Several agencies, including the Agency for Healthcare Research and Quality, have argued that indicators needed to be developed for specific populations, including paediatrics.28
We concluded that a robust TT, validated for paediatric use, was necessary for evaluating AEs and conducting a national paediatric study in Canada. Unlike the IHI-GTT where individual modules were validated separately, the CPTT has been validated for use as a single tool for all paediatric populations.

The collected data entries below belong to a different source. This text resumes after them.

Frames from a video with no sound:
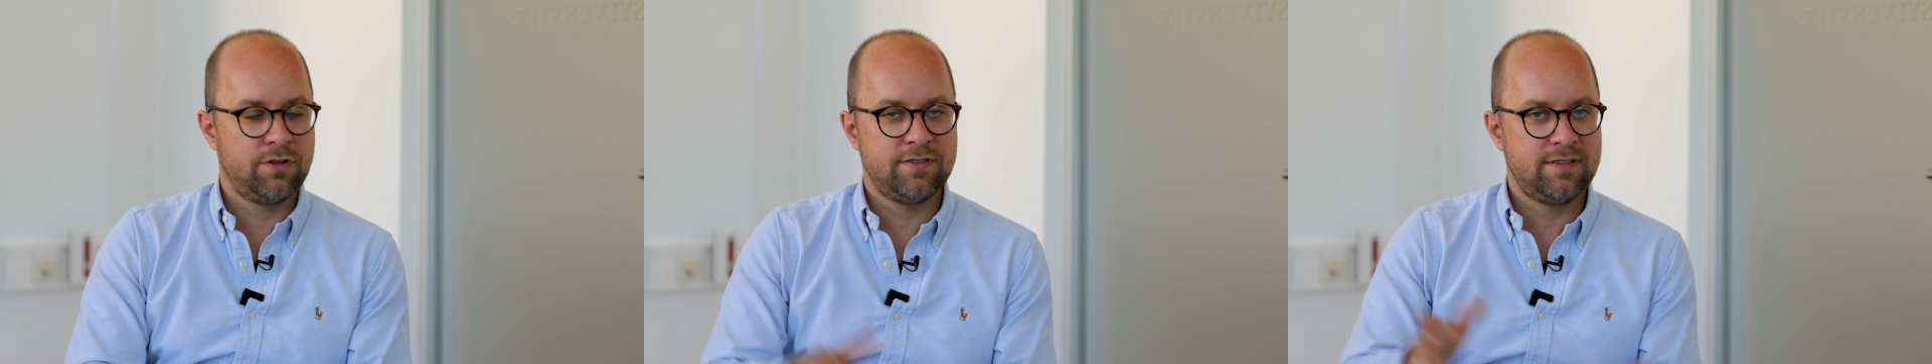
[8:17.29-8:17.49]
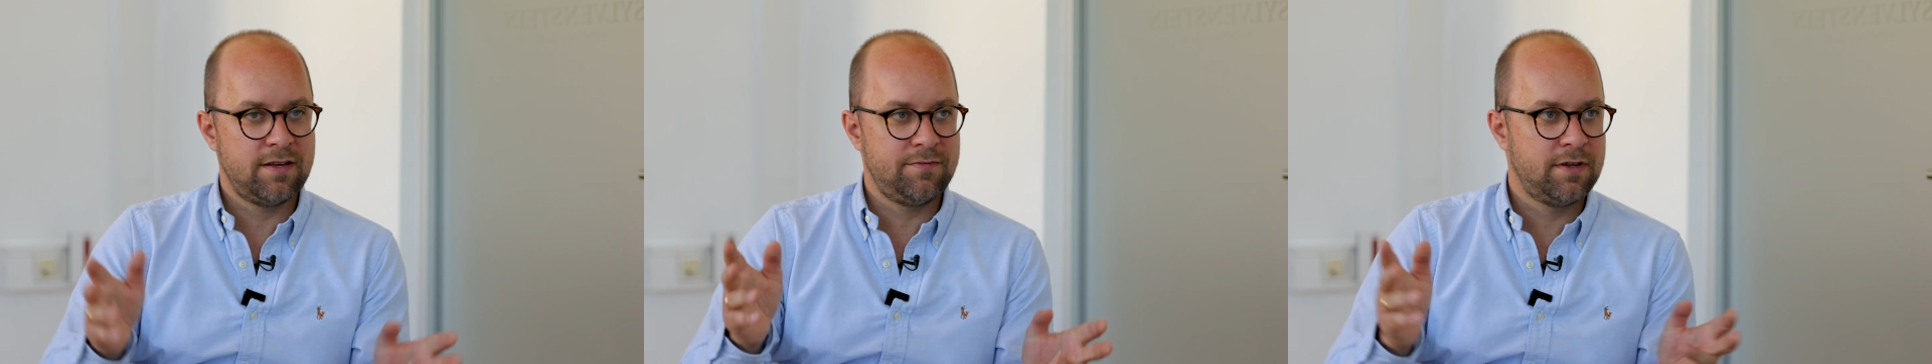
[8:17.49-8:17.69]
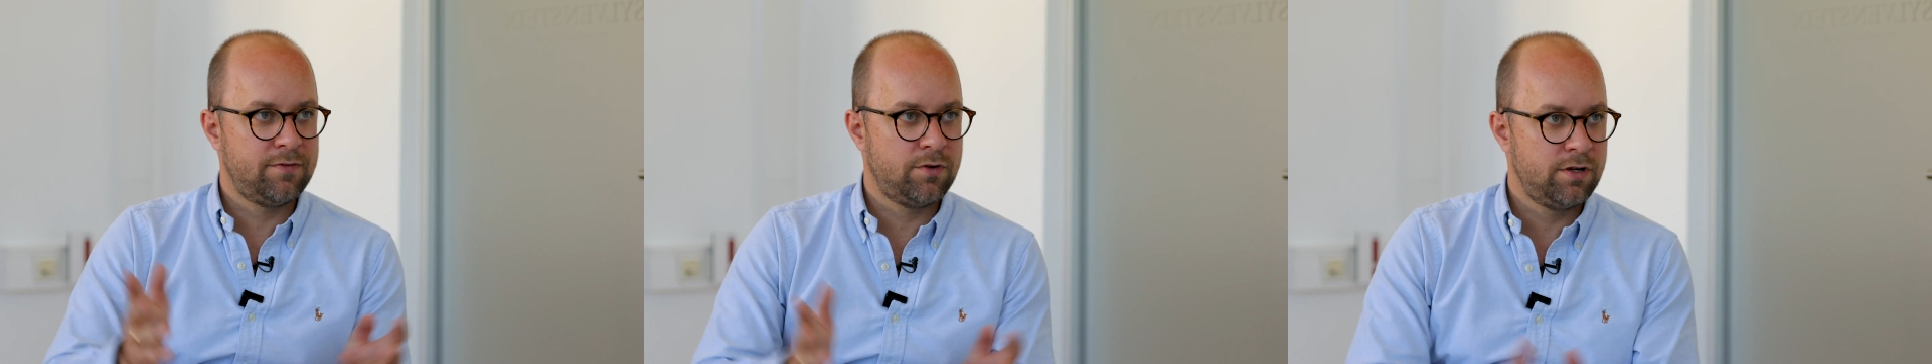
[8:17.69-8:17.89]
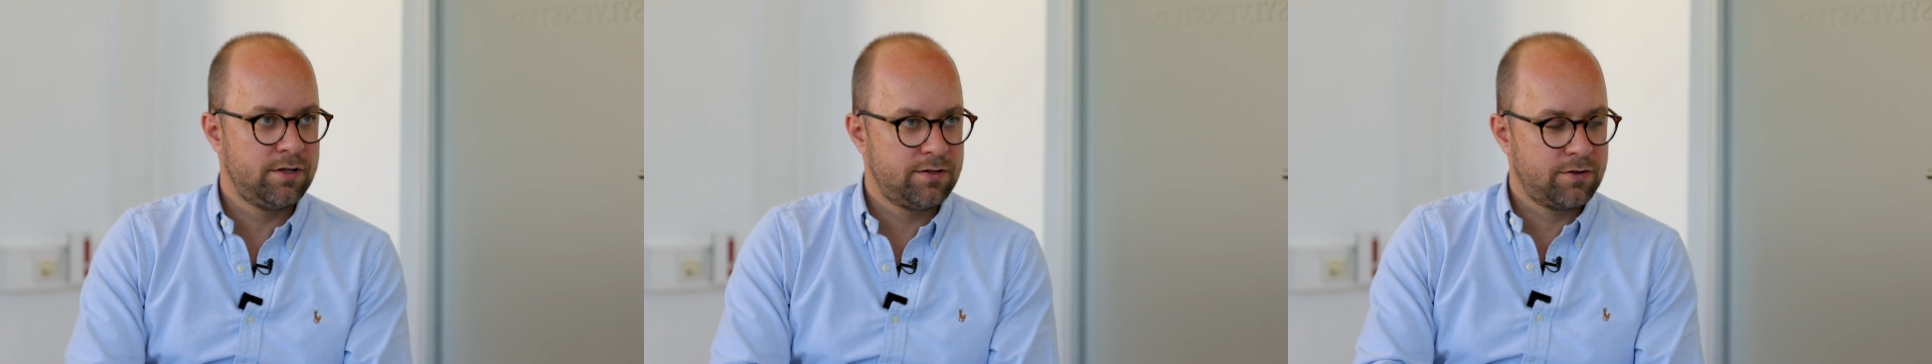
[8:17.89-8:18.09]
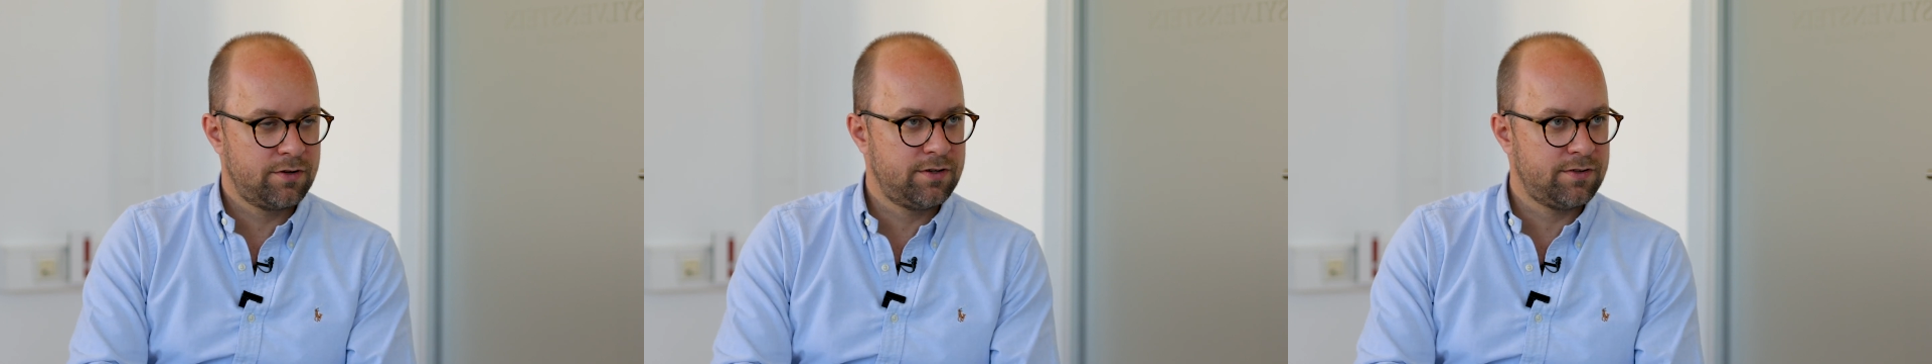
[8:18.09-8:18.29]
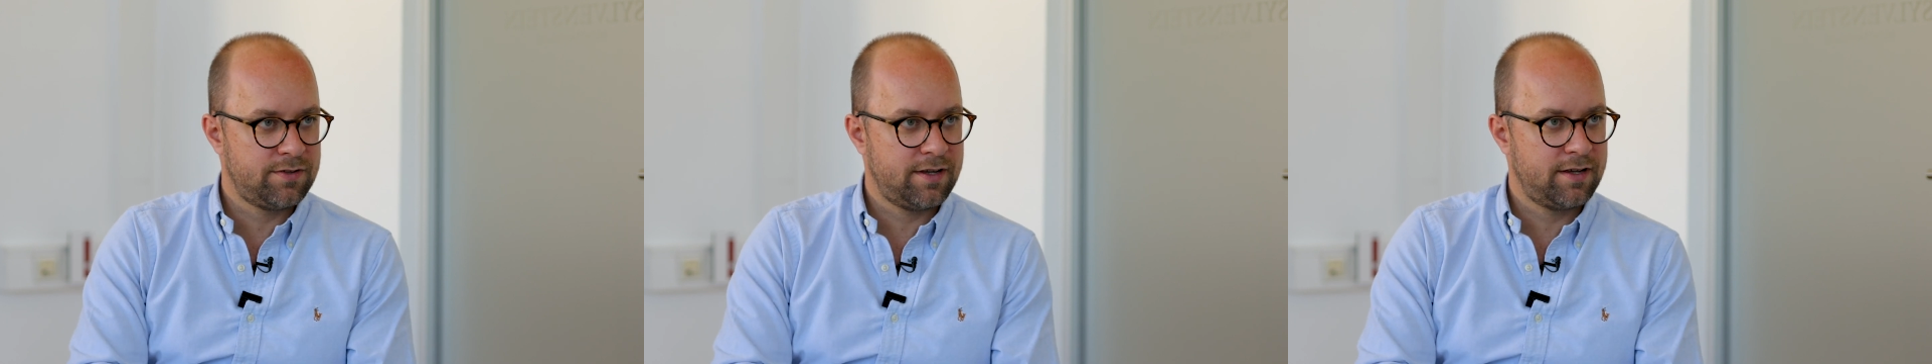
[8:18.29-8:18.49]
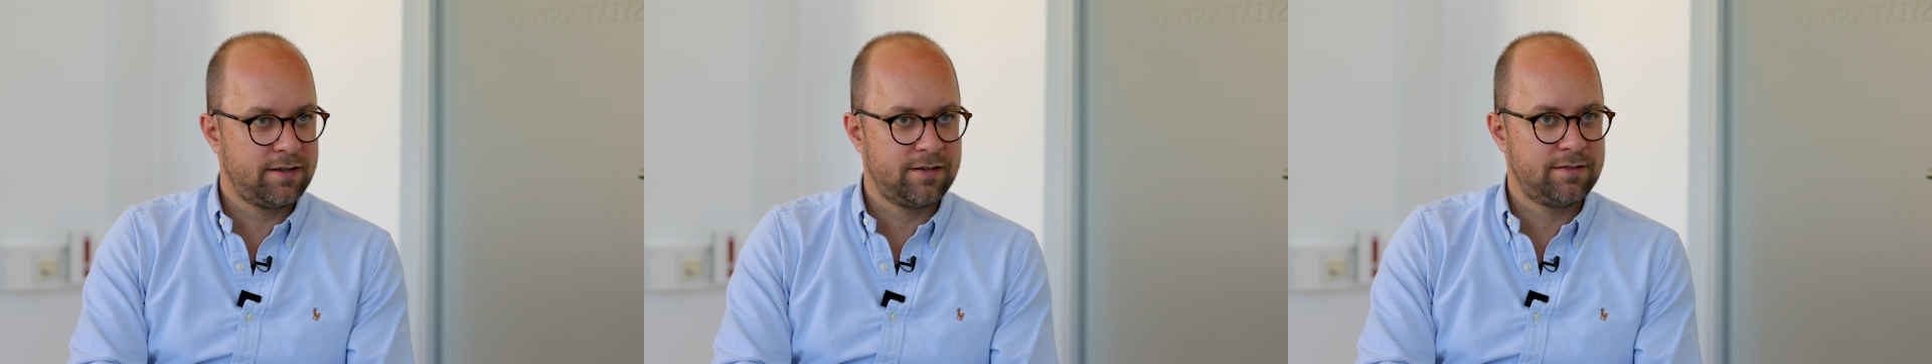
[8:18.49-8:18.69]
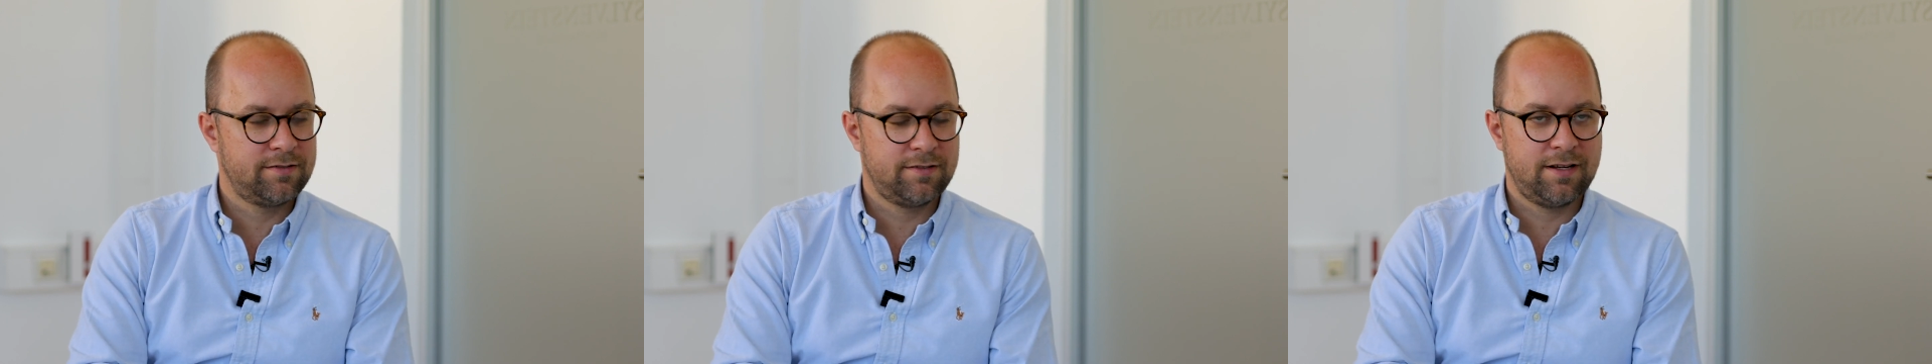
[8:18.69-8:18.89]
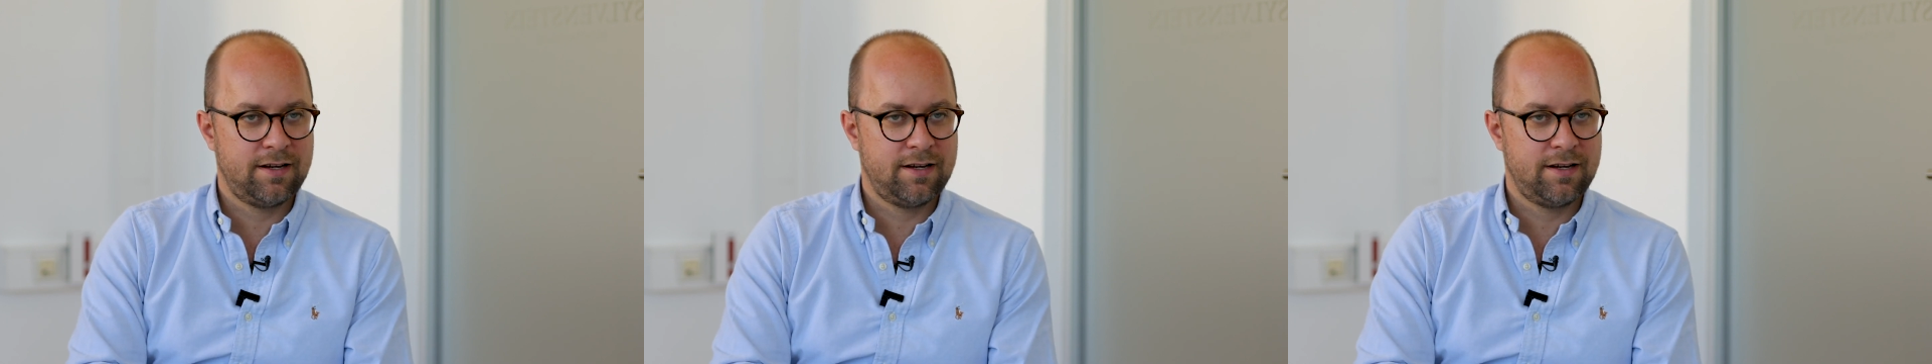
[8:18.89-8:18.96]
könnt es nennen, wie ihr wollt, ihr könnt auch sagen,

Similar to the other national studies of AEs, use of our tool calls for a two-stage review process: first, nurses use the trigger tool to identify charts likely to have an AE, followed by physicians who review the triggered charts for AEs. However, in order to establish the sensitivity of the nurse review, all charts in this study were reviewed independently for triggers (by nurses) and for AEs (by physicians and nurses). This process is the first of its kind to establish a false-negative rate for triggered charts, by identifying patients with AEs whose charts were not triggered. The number of false-negative charts may be reduced through education highlighting use of the ‘other’ trigger by the nurses. Nurse and physician review of all charts for AEs also demonstrated differences between these groups in designating AEs. Nurses and physicians assessed the charts using somewhat different methods. Nurses reviewed charts using the CPTT and assessed all charts in terms of the NCC-MERP Harm Scale and the presence of AEs,29
whereas physicians reviewed all charts for AEs only. These different methods mean their results are not strictly comparable. However, the physicians read each case from admission to discharge, and based on these findings, it appears that physicians may be better qualified to assess the presence of AEs. This difference between nurse and physician assessment of AEs is consistent with previous findings,30 31
but these findings should be explored further.

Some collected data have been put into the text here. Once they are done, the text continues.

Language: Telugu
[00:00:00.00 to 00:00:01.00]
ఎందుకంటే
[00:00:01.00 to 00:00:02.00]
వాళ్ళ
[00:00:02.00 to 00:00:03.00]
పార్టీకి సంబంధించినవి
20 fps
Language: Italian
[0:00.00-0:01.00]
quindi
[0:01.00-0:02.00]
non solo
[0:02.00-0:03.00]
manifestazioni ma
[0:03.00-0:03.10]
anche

There are inherent limitations in TT methodology. The utility of any chart review is subject to the quality of the documentation.32
Like other screening tests, TTs have a high sensitivity and relatively low specificity. However, their purpose is to cull charts unlikely to have an AE, leaving behind for physician review only those charts with a high probability of having an AE. The IRR of identifying AEs through chart review is variable; previous studies reported κ scores ranging from −0.077 to 0.66.1–9 16 19 32–35
Combining ratings from more than one physician19 36
and monitoring reviewer performance during the study with personal feedback may improve IRR.30
However, a recent report suggests that a review process involving two physicians per chart is no more reliable than only one in detecting AEs.36
Additional training that includes a consensus approach on the number of AEs in the training charts has been used successfully.35
Finally, previous national studies of AEs have focused on those characterised by significant harm, that is NCC-MERP categories F–I, underestimating the total burden of harm by disregarding events with temporary harm requiring intervention only (category E events). Although achieving high IRR for category E can be challenging,35
capturing these events in future studies will result in a more comprehensive view of the nature of iatrogenic injury, and permit comparisons with recent studies of AEs in children and youth that have used the expanded definition.17 18
Despite these limitations, the use of a broad paediatric population sample to validate the CPTT permits its use in other acute care paediatric institutions. With its final refinements, the validated CPTT offers the first comprehensive evidence-based tool for assessing harm in hospitalised children and youth.